Тут опять-таки можно сказать, что наличники, причелины и конек на крыше по своему происхождению есть не что иное, как магические «обереги», охранители жилья от нечистой силы. Хорошо, пусть так; но чем же тогда объяснить старание сработать резьбу получше, поособеннее, покрасивее? И откуда взялась охота сделать всю избу стройной, ладной, приятной для глаза?
Нет, суевериями или религией тут не отговоришься. Есть в человеке извечная потребность, поднимающаяся над простой борьбой за существование. Можно назвать эту потребность творческой, дело не в названиях; важно понять, что тут одна из первейших истинно человеческих потребностей.
И не вина, а беда человека, что эта его потребность подавлялась условиями существования, несправедливостями общественного устройства жизни.
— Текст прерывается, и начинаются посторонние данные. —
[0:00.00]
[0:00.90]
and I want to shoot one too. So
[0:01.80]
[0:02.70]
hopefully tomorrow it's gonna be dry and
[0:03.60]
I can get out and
Безвестный строитель Преображенской церкви мог сладить избу себе или соседу, мог украсить ее наличниками, коньками, но проявить себя в полный размах он смог лишь тогда, когда его подрядили с артелью ставить «премудроверхую» церковь на Кижах.
Тут-то он только и мог развернуться, приложить все унаследованное от отцов и дедов да еще добавить свое, особенное, такое, чего еще не бывало.
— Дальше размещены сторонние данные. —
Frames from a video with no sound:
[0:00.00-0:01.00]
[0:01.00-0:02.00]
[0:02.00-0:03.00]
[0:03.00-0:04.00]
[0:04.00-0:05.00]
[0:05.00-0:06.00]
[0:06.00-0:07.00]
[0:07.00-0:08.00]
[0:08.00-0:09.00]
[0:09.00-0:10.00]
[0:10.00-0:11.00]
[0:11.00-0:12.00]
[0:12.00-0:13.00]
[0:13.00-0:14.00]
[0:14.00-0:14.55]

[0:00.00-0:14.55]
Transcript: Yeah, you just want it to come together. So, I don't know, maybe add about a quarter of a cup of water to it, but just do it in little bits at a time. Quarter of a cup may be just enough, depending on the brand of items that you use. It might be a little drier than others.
Не знаю, всерьез ли верил тот строитель в бога. Но то, что он верил в себя и свое уменье, — это видно и сегодня. На Кижах вам охотно расскажут, как он, довершив дело жизни, закинул в озеро свой топор и сказал: «Поставил церковь мастер Нестер, не было, нет и не будет такой!»
Наверное, подобные чувства, гордые и горькие, не чужды были многим безымянным строителям. Валерий Брюсов так выразил мысли строителя пирамиды Хеопса:
«Я раб царя, и жребий мой безвестен; как тень зари, исчезну без следа, меня с лица земли судьба сотрет, как плесень; но след не минет скорбного труда, и простоит, близ озера Мерида, века веков святая пирамида…»
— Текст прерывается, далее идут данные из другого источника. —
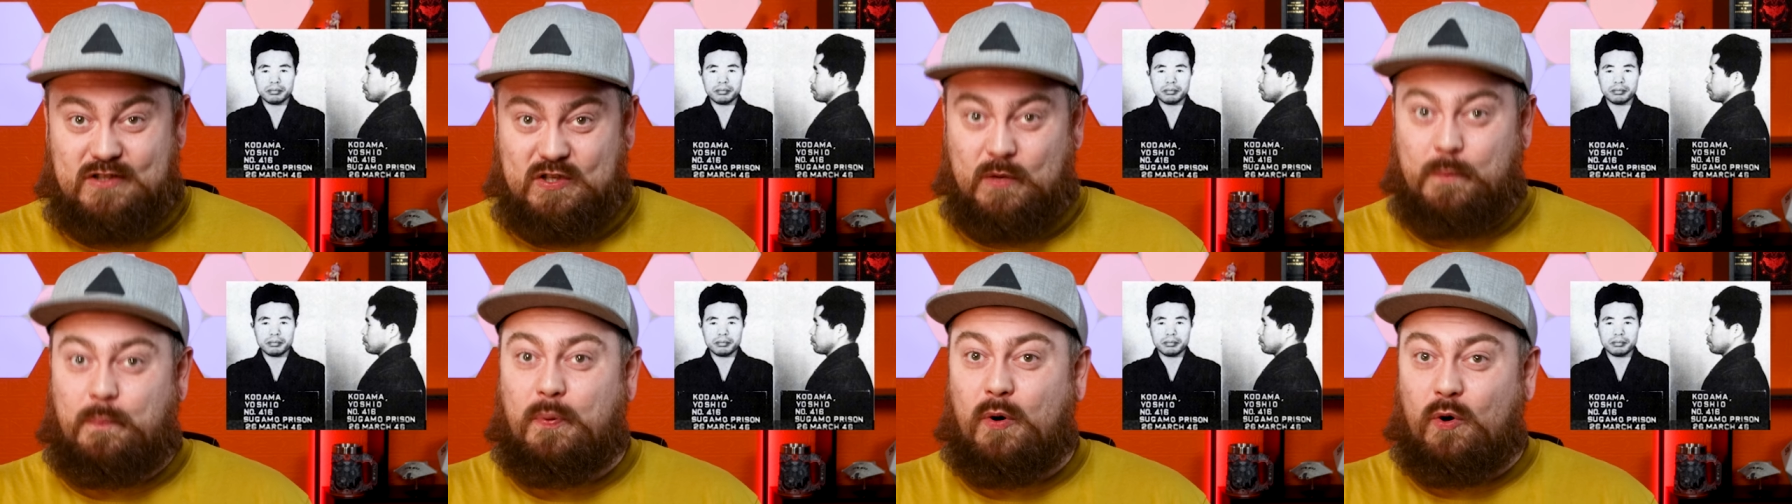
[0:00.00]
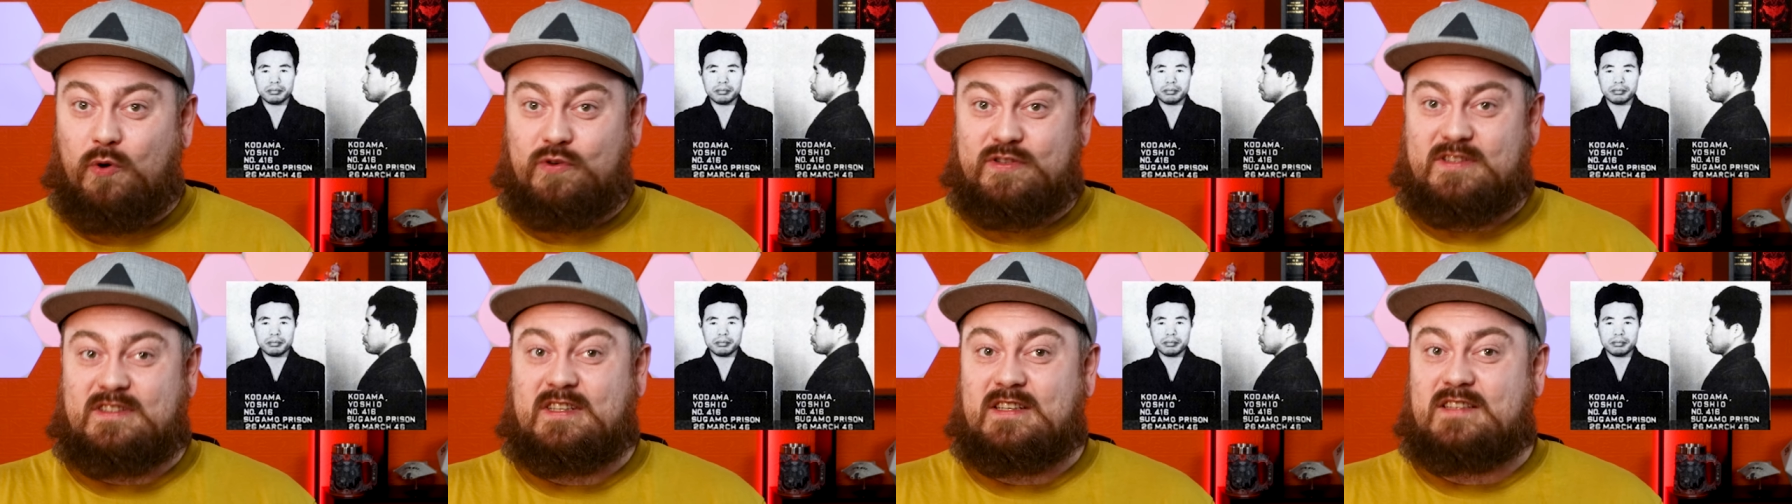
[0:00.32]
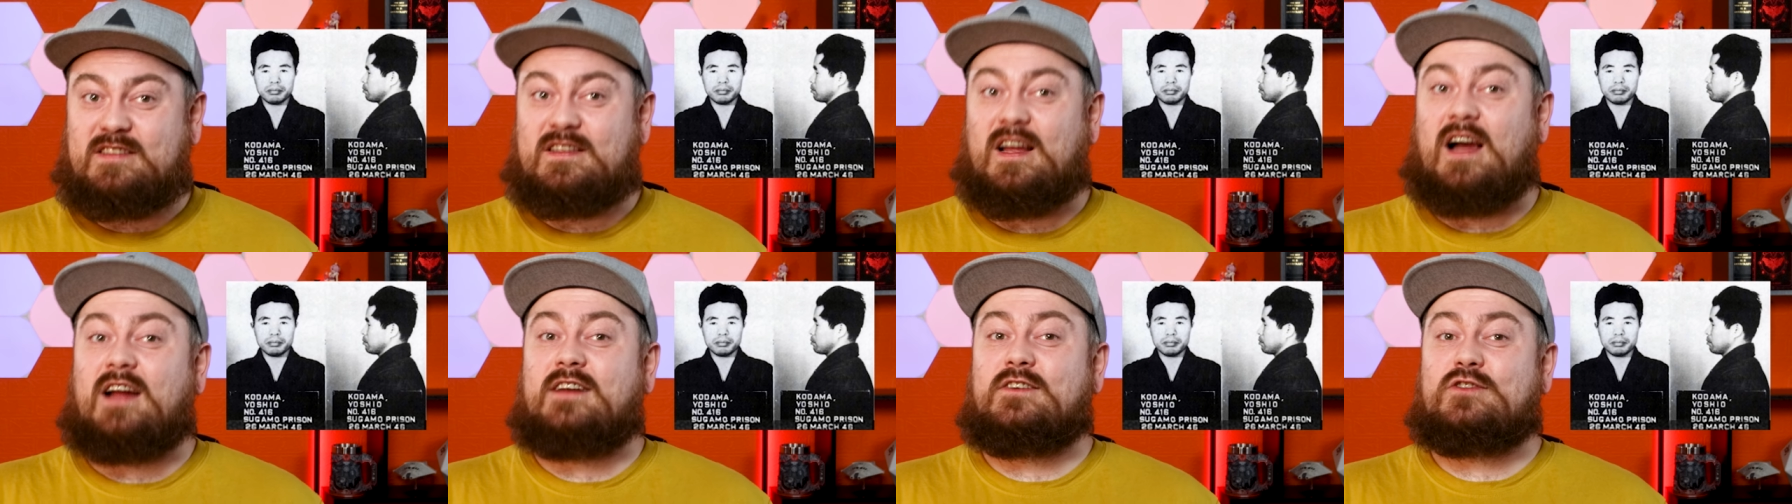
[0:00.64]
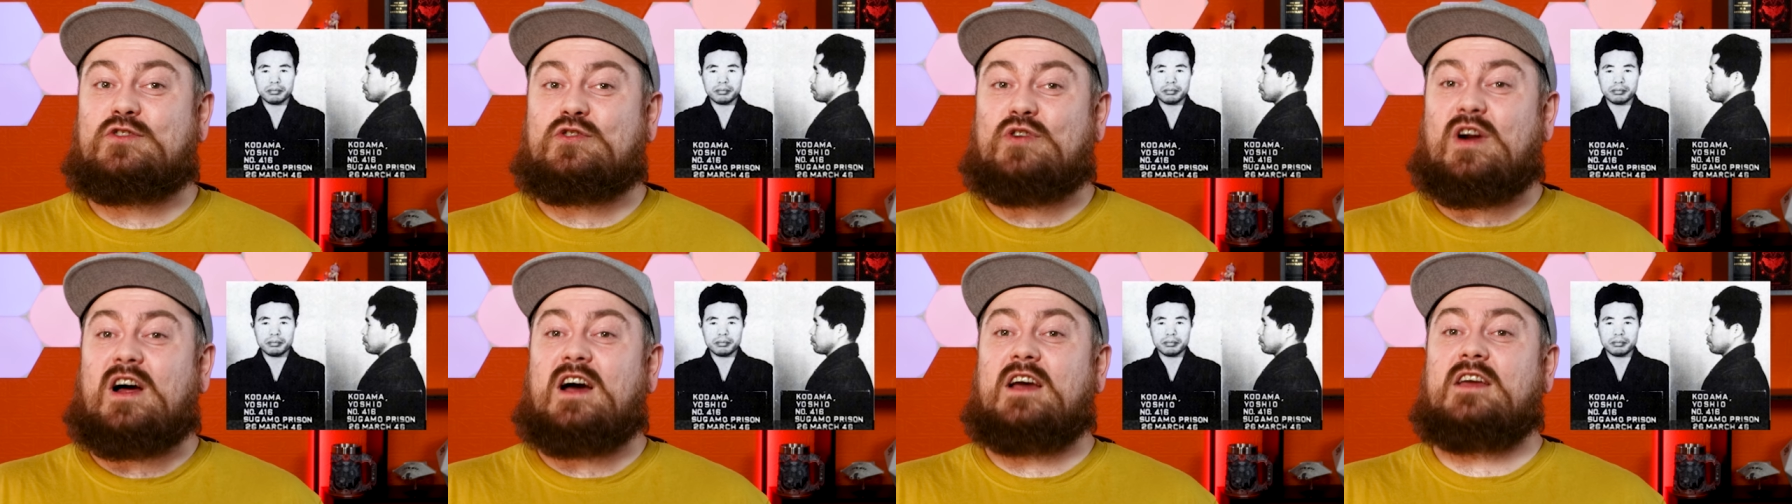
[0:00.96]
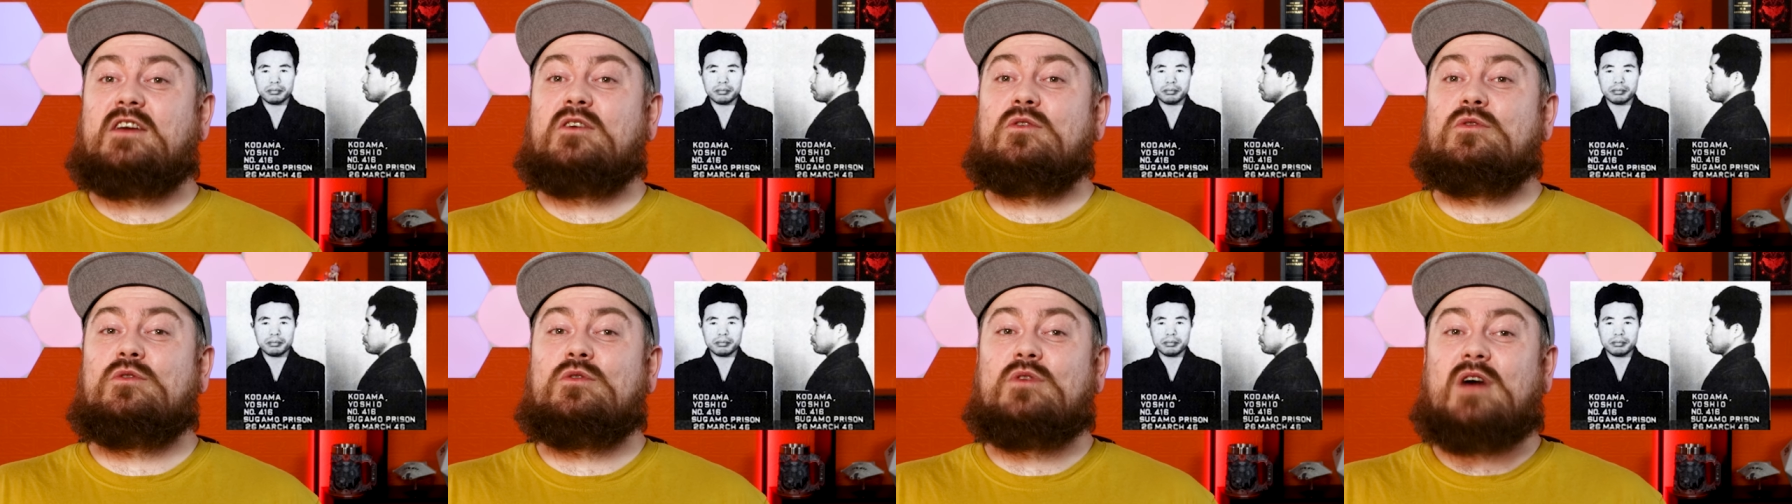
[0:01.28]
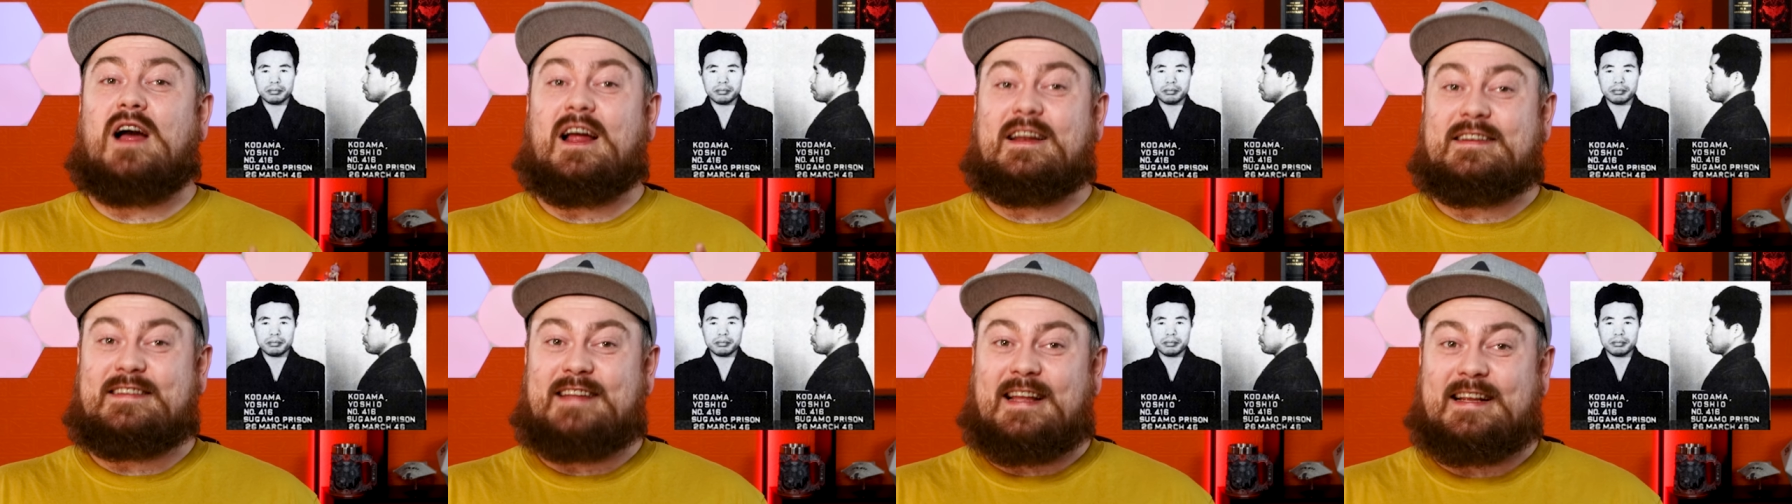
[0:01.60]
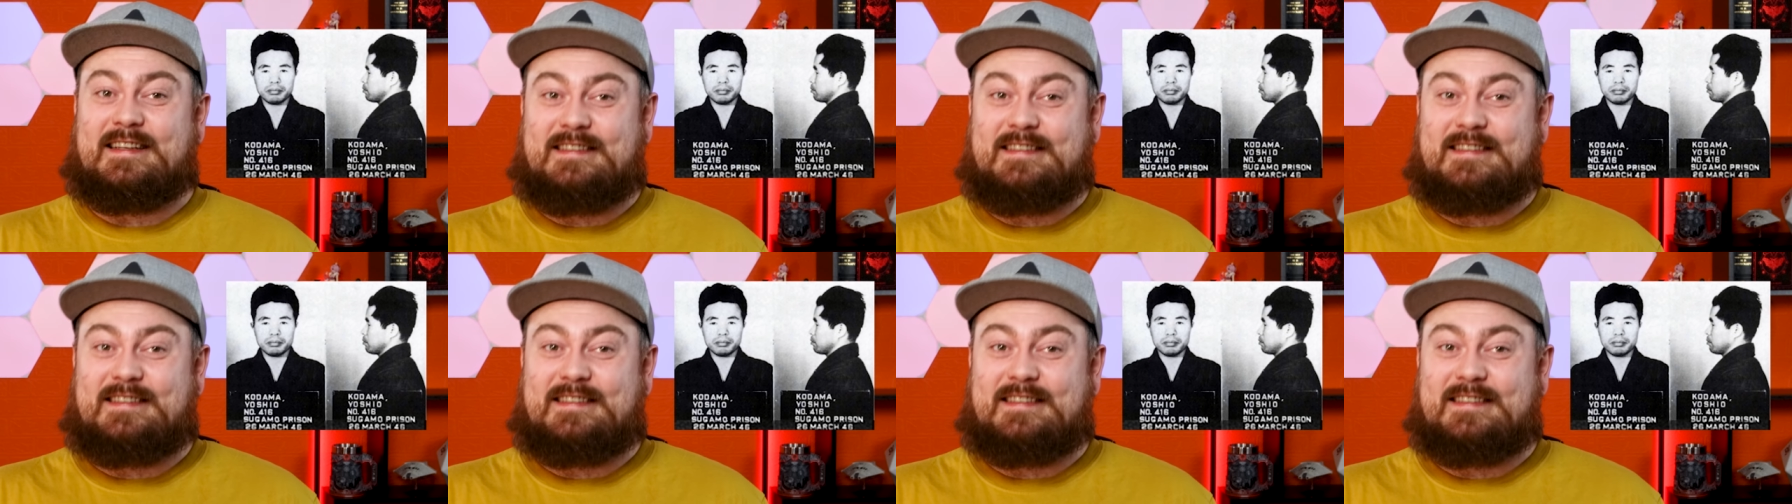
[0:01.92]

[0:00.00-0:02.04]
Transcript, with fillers: supposed to stand trial in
В начале XII века князь Андрей Боголюбский велел поставить церковь неподалеку от своего дворца, на зеленой стрелке при впадении Нерли в Клязьму. Об этом прекраснейшем памятнике белокаменного древнерусского зодчества много и подробно писали ученые; но, думаю, проникновеннее всех написал недавно поэт Н. Коржавин. В его стихотворении церковь Покрова на Нерли — «невысокая, небольшая» — предстает живой участницей народной жизни, вернее — ее неотделимой частицей. Здесь властолюбивый князь смиренно молился о своих кровавых грехах. А в пору Батыева нашествия, забыв помолиться, «через узкие окна-бойницы в стан татарский стрелял монах».
Здесь «творили суд и расправу». Здесь «терпели стыд и беду». «Здесь ордынец хлестал красавиц на пути в Золотую орду»…
Надо всеми бедами и неурядицами столетий белокаменная церковь возвышается как «простая правда земли», как образ постоянства жизни, как выражение народного гения.
«Невысокая, небольшая, так подобрана складно ты, что во всех навек зароняешь ощущение высоты… Так в округе твой очерк точен, так ты здесь для всего нужна, будто создана ты не зодчим, а самой землей рождена».
Точные, умные строки. И — справедливый вывод:
Эта церковь светила светом Всех окрестных равнин и сел… Что за дело, что церковь эту Некий князь для себя возвел!Да, верно, история архитектуры минувших тысячелетий может на первый взгляд показаться историей строительства фараоновых гробниц, языческих храмов, христианских соборов и феодальных замков, дворцов и церквей. Но от этого она не перестает быть свидетельством постоянного стремления людей к совершенству, материальным воплощением народного таланта, — «каменной летописью человечества», как сказал однажды Горький.
Михаил Кузьмич Мышев с помощниками неторопливо ладит новый дверной наличник, расположившись на полу трапезной Преображенской церкви. Трапезными, или трапезами, поначалу назывались общие столовые в монастырях. Позднее трапезными стали называть еще и пристройки с западной стороны церквей, нечто вроде кулуаров или вестибюля, говоря по-современному.
В трапезной Преображенской церкви с виду ничего церковного. Бревенчатые стены, оконца, вдоль стен некрашеные деревянные скамьи. Здесь было место общих встреч и бесед, где обсуждались мирские дела. Да и в самой церкви, в главном ее помещении, о делах и настроениях религиозно-молитвенных напоминает только иконостас.